White House official Samantha Powers told ABC’s This Week she’s happy that there is a severe shortage of fertilizer, asserting it will force American farmers to turn to more natural sources such as manure. Reaction from the Farm Belt was swift. The state of Iowa just asked Amber Heard to sleep on it.

The Johnny Depp-Amber Heard trial uncovered the fact that she and Elon Musk had a two-year affair several years ago during her marriage to Depp.

By all testimony she appears to be disturbed and violent. Johnny Depp and Elon Musk now face criticism for never giving each other an Amber Alert.

President Biden addressed the nation Tuesday and laid out his plan to bring down the high price of gasoline and groceries. There’s a way to make a lot of money on his policies. Everybody is panicking over the stock market this week, but that thirty-one-foot Mexican ladder company I invested in is surging.

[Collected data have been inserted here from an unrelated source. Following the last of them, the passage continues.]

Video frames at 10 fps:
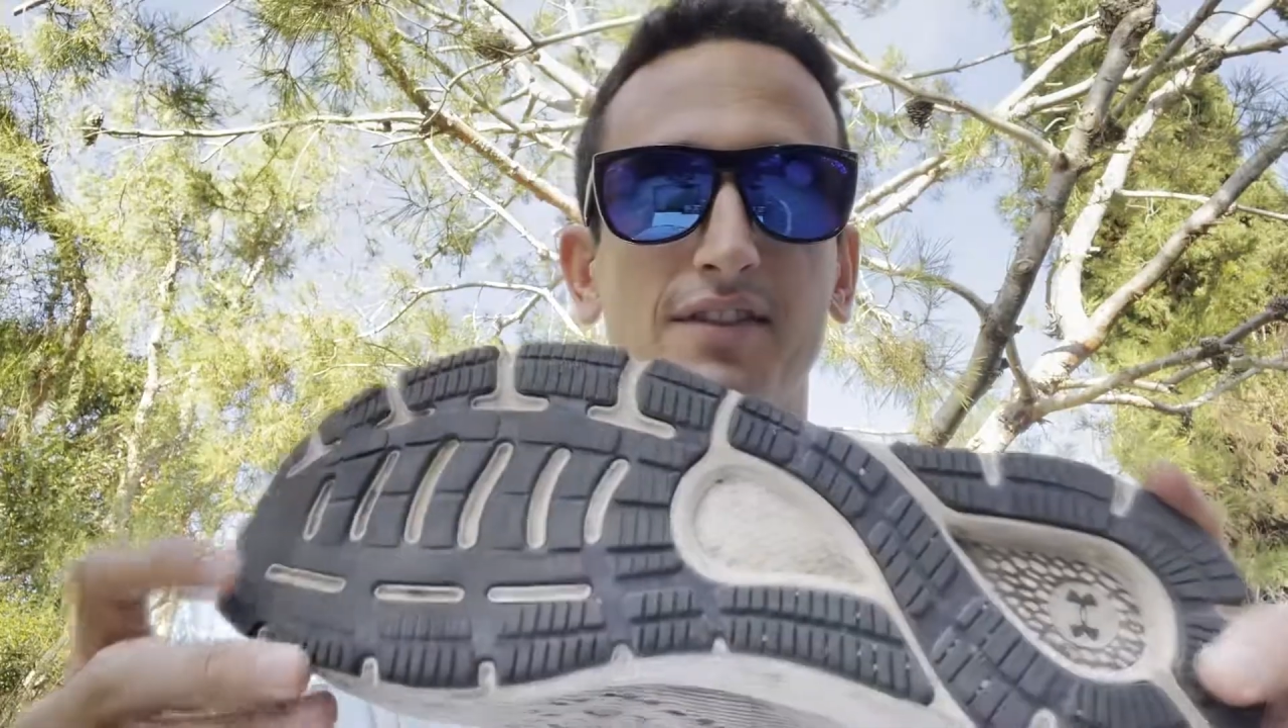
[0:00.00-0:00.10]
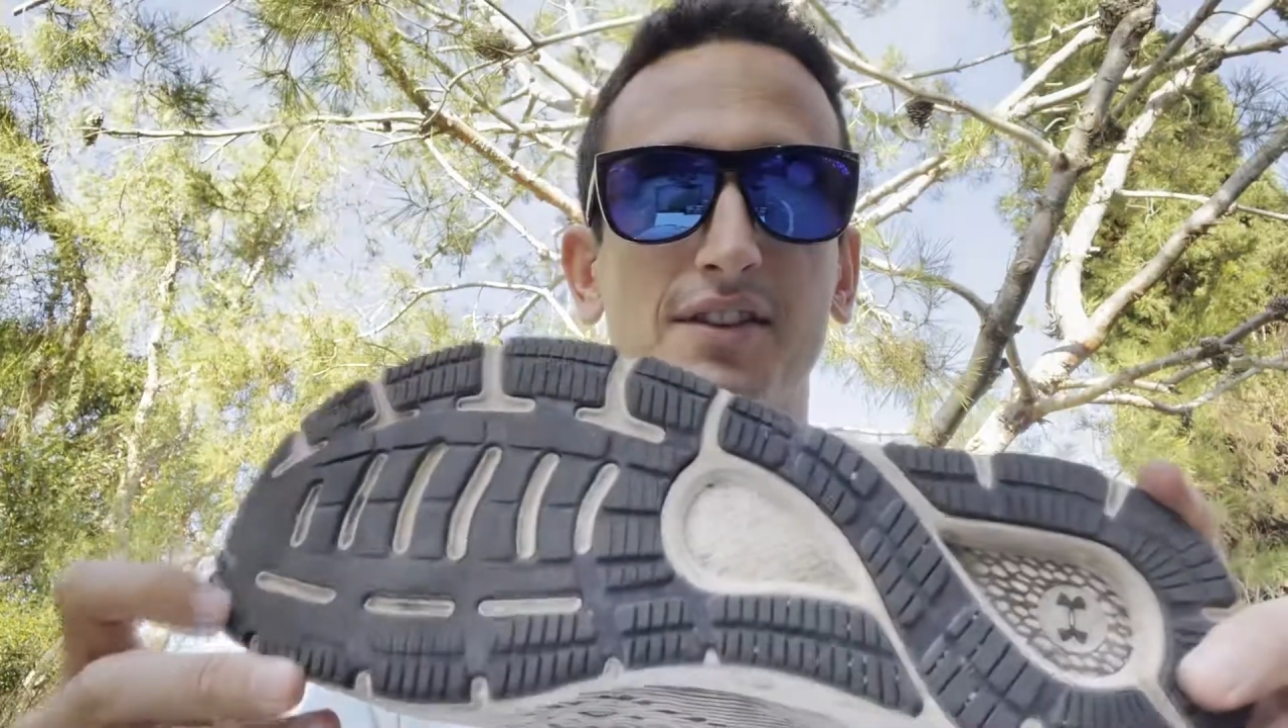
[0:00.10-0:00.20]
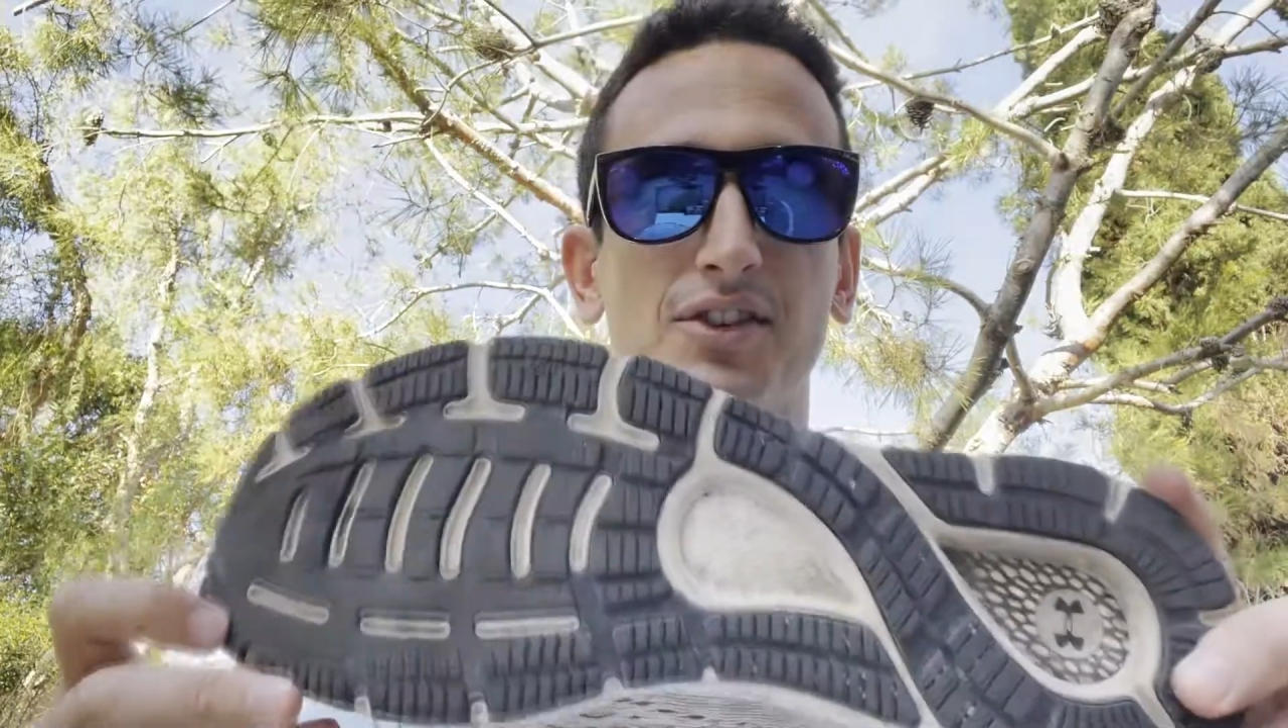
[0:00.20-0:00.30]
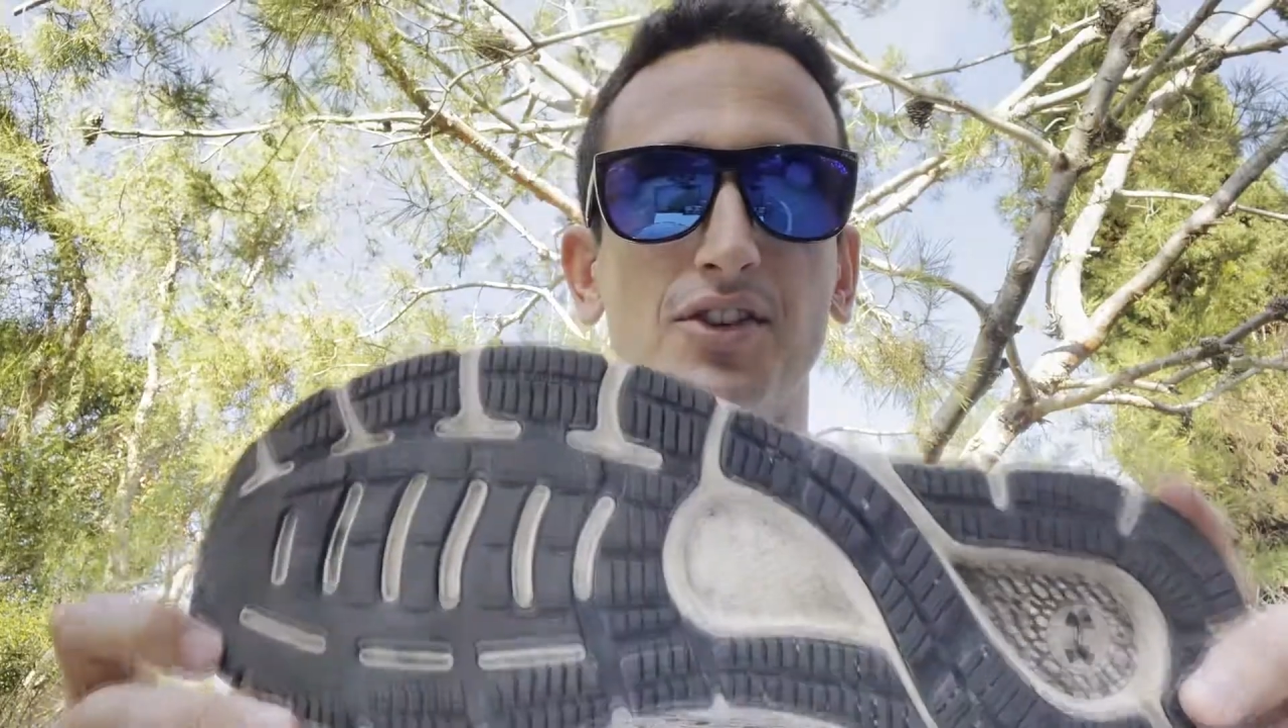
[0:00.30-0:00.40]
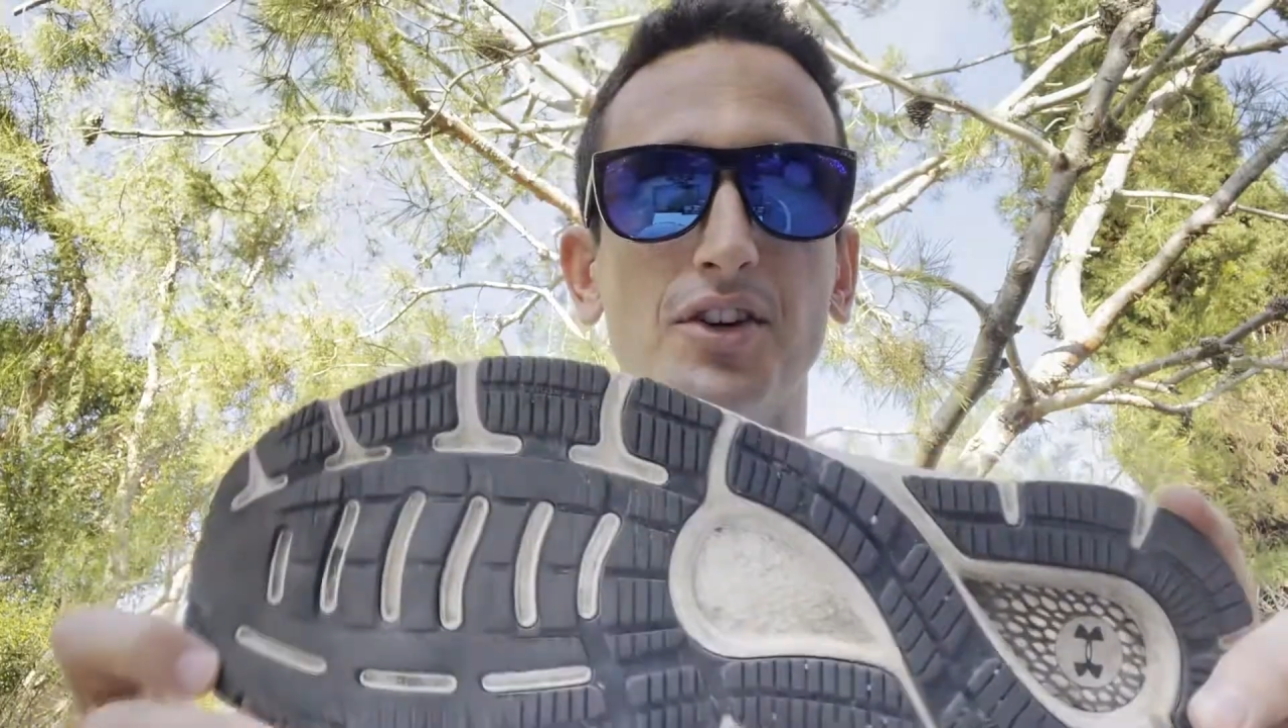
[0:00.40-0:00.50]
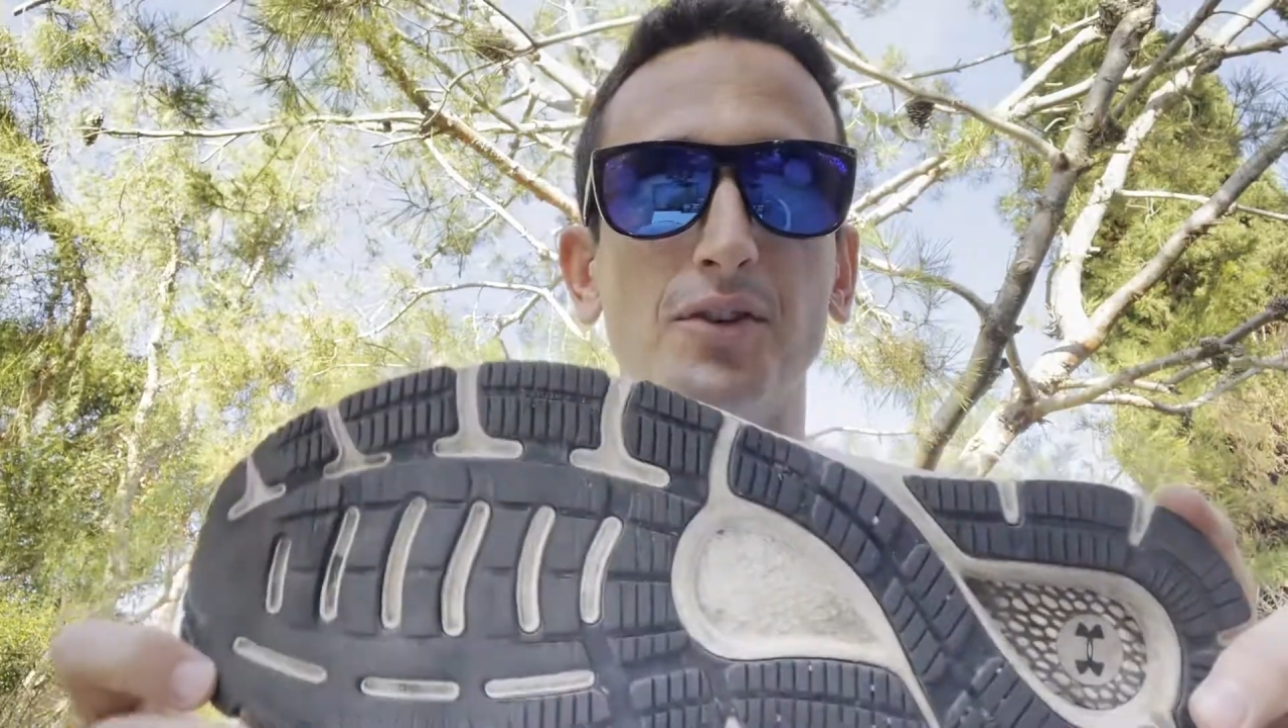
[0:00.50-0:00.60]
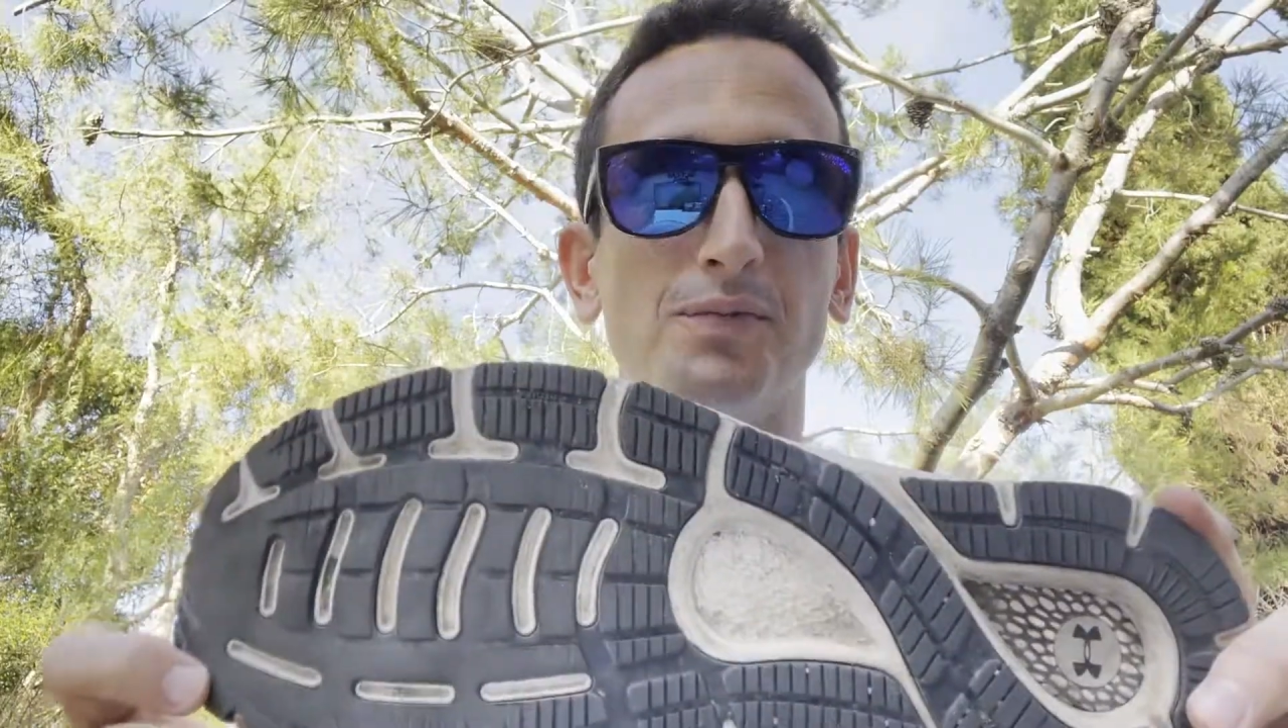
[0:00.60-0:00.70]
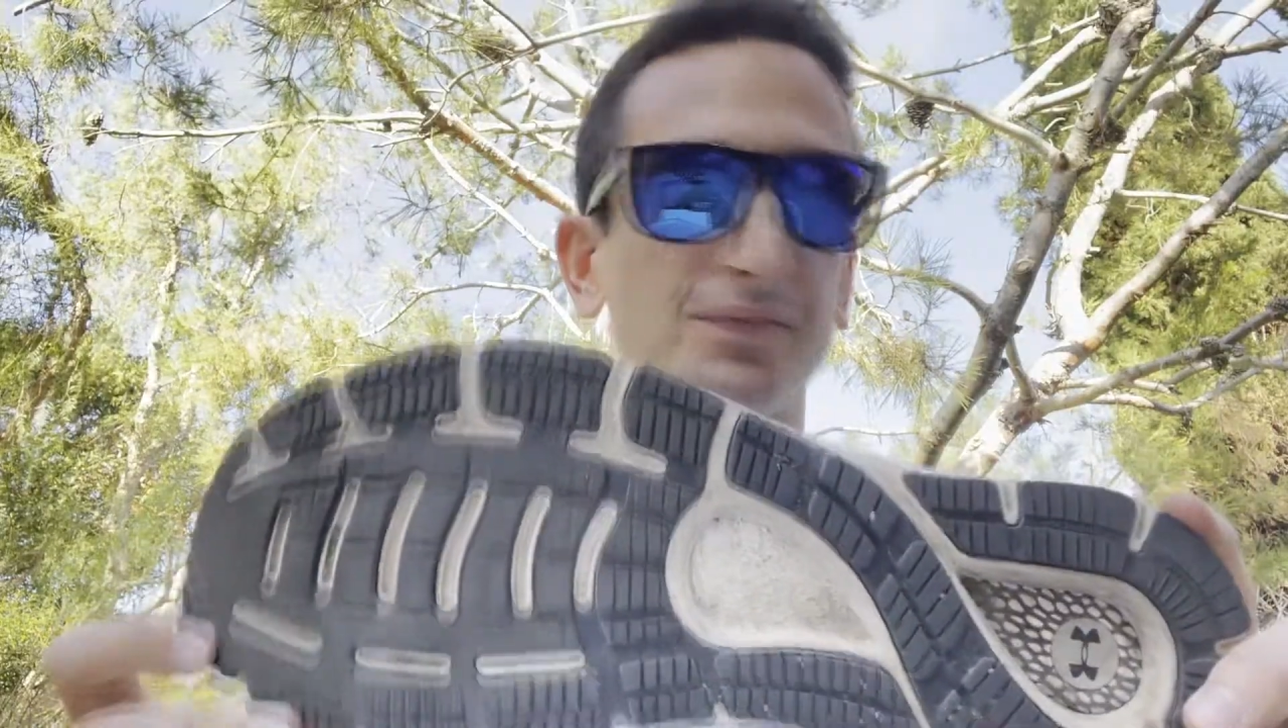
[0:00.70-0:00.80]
this shoe,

US News and World Report reported a major slowdown in the growth of the Chinese economy on Monday that analysts call a slow-motion meltdown, which could affect world markets and crash the Shanghai Stock Exchange in China. We should have seen this coming. The red flags were everywhere.

Supreme Court pro-choice protestors stormed the homes where the justices live and shouted obscene chants Sunday. West Coast kids have a much different set of concerns than they do back East. In San Diego young people worry a reversal of Roe vs. Wade could affect their choice of Surf vs. Boogie Board.

The Kelley Blue Book reported Monday that the demand for used cars in the U.S. has driven the average price of a used car to twenty-eight thousand dollars. It can fluctuate wildly on top of that. Yesterday I went online to check the value of my Cadillac, and it asked if my gas tank was empty or full.

Secretary of State Anthony Blinken marked the seventy-seventh anniversar­y of Victory in Europe Day by citing the values of America and our allies and partners. As an unrepentan­t Anglo-American imperialis­t, I have only one question. Who do we invade to Christiani­ze and take all their baby formula?

White House Press Secretary Jen Psaki said Monday the FDA is doing all it can to alleviate the nation’s baby formula shortage, which has emptied store shelves and panicked the parents of infants. The Democrats came up with the perfect solution. Just substitute Cabbage Patch Kids for regular babies.

Vladimir Putin sat on the parade stand Monday to view a Russian military parade in Red Square marking World War II Victory Day. He was in a foul mood. Bono just gave a surprise concert in a Ukrainian bomb shelter and Putin can’t believe he missed a chance to instantly get the world on his side.

The Wall Street Journal reports that polls show the American people are overwhelmi­ngly behind Ukraine and in favor of supporting the war refugees. In Las Vegas, the roadside marquee at the Spearmint Rhino Gentlemen’s Club says Now Auditionin­g Ukrainian Strippers. We Stand with Ukraine.